L’entreprise Orange diffuse en ce moment sur les écrans de télévision et de cinéma une publicité (à voir sur ce lien) troublante, qui nous a mis, au sein du Collectif Lève les yeux, profondément mal à l’aise. Le film met en scène les doutes d’un père face aux demandes de sa fille en faveur de davantage d’écrans. Il hésite à lui offrir ce smartphone dont elle rêve, puis lui remet enfin au milieu d’un paysage idyllique, bardé de montagnes et d’océan, dans une explosion de joie et de bonheur. Le comble d’aise de la jeune consommatrice se conjugue à la sérénité méditative de la montagne, le ton et la voix off issus des navets mélodramatiques hollywoodiens donnant au tout une dimension quasi épique. Et le slogan de conclure : « nous avons tous de grands pouvoirs. Nous avons tous de grandes responsabilités. »

Que faut-il comprendre ? Orange serait une entreprise « responsable », et tous les pères devraient en faire autant ? A l’évidence, l’ancienne France Telecom tente de peaufiner son image a grands coups d’affiches sur nos murs et de spots vidéos comme celui-ci parant l’entreprise de toutes les vertus : elle a du pouvoir, et elle est responsable.

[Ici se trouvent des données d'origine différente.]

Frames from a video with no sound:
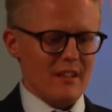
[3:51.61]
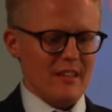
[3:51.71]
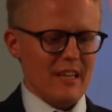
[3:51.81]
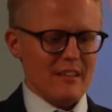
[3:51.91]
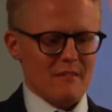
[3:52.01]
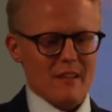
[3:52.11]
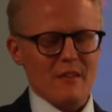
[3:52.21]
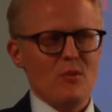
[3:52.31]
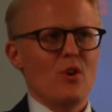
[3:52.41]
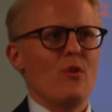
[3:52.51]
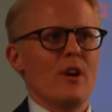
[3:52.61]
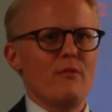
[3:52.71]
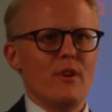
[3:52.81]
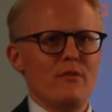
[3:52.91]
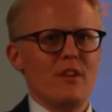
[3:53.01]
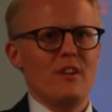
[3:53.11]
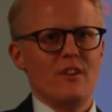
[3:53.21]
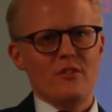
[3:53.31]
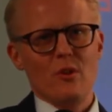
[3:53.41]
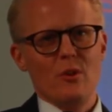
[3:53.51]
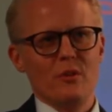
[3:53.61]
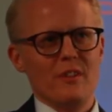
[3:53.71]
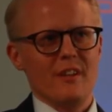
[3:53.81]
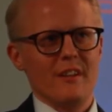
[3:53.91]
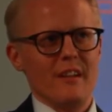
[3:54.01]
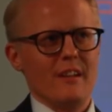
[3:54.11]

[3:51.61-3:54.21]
I think we're already 15 years old, and,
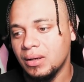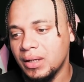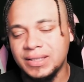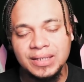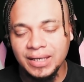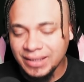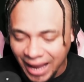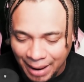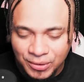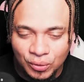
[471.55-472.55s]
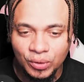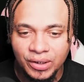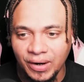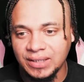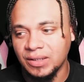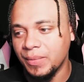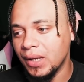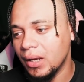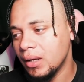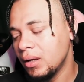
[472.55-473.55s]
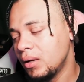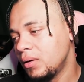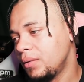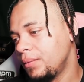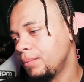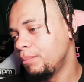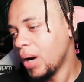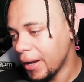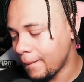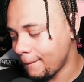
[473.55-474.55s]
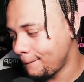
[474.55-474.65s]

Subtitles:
It's absolutely crazy to me. But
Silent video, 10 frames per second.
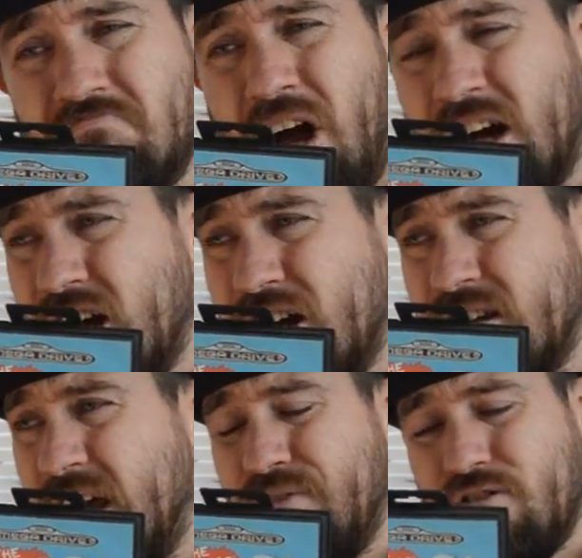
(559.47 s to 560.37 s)
I
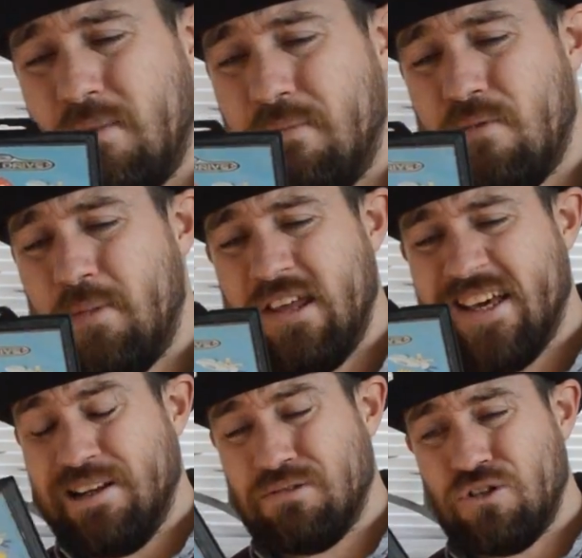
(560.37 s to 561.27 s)
can't ever remember many
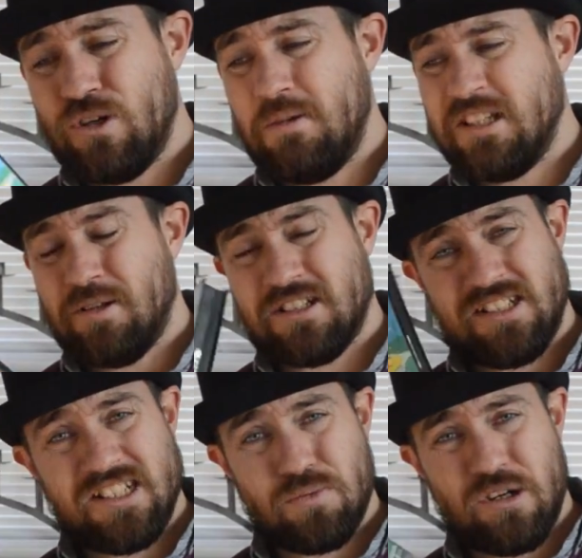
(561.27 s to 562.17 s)
games annoying me as much as
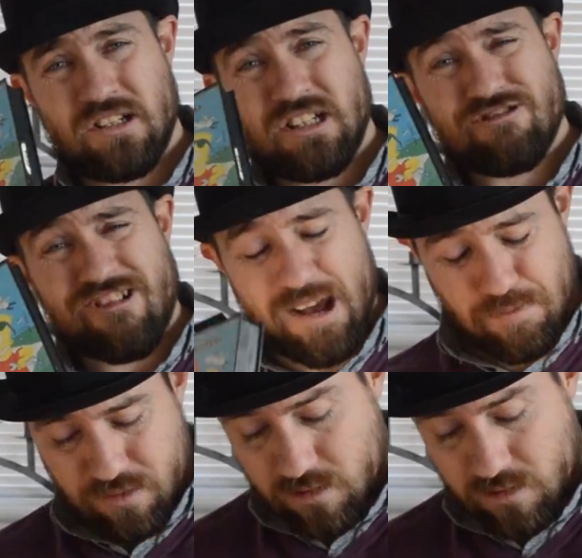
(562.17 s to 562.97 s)
this one. Crap.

Lorsqu’une opération de communication aussi grossière est menée il nous semble de notre devoir de rappeler quelques principes importants. Comme pour tout autre opérateur de téléphonie mobile et fournisseur Internet, les hauts dirigeants d’Orange ont des objectifs simples : toujours plus d’outils numériques, toujours plus connectés, toujours plus longtemps, dans toujours plus d’endroits. Leur marge financière est directement corrélée à notre niveau global de « connexion ».

Pourtant la dépendance aux écrans et ses effets, qui font l’objet de nombreuses études scientifiques alarmantes, notamment en ce qui concerne les enfants, représentent désormais une urgence sanitaire et sociétale – avec par exemple la baisse du sommeil, de la mémoire, de la vue, hausse du stress et des dépressions, baisse de l’empathie, violences, troubles de l’attention et décrochage scolaire chez les enfants… Le doute n’est plus permis : nous avons collectivement besoin de « déconnecter ».

Aussi nous dénonçons cette hypocrisie, cette prétendue exemplarité doublée d’un appel à la responsabilité individuelle, alors qu’il faudrait en réalité un engagement bien plus volontariste de la part des entreprises en matière de sensibilisation : par exemple recommander le moins d’écran possible avant 5 ans (comme l’OMS) et rappeler les dangers des écrans pour les enfants comme pour les adultes, voire, soyons utopistes, arrêter de nous bombarder de messages publicitaires qui créent une frustration permanente et alimentent une consommation insoutenable d’un point de vue environnemental.

Pour toutes ces raisons, Lève les yeux a décidé de demander le retrait de cette publicité devant le jury de déontologie publicitaire. Nous espérons que cette action permettra d’attirer l’attention sur la dépendance aux écrans et ses effets catastrophiques et de mettre en garde les entreprises responsables de ce problème contre toute tentative de ce qu’il convient désormais d’appeler le « déconnexion washing ».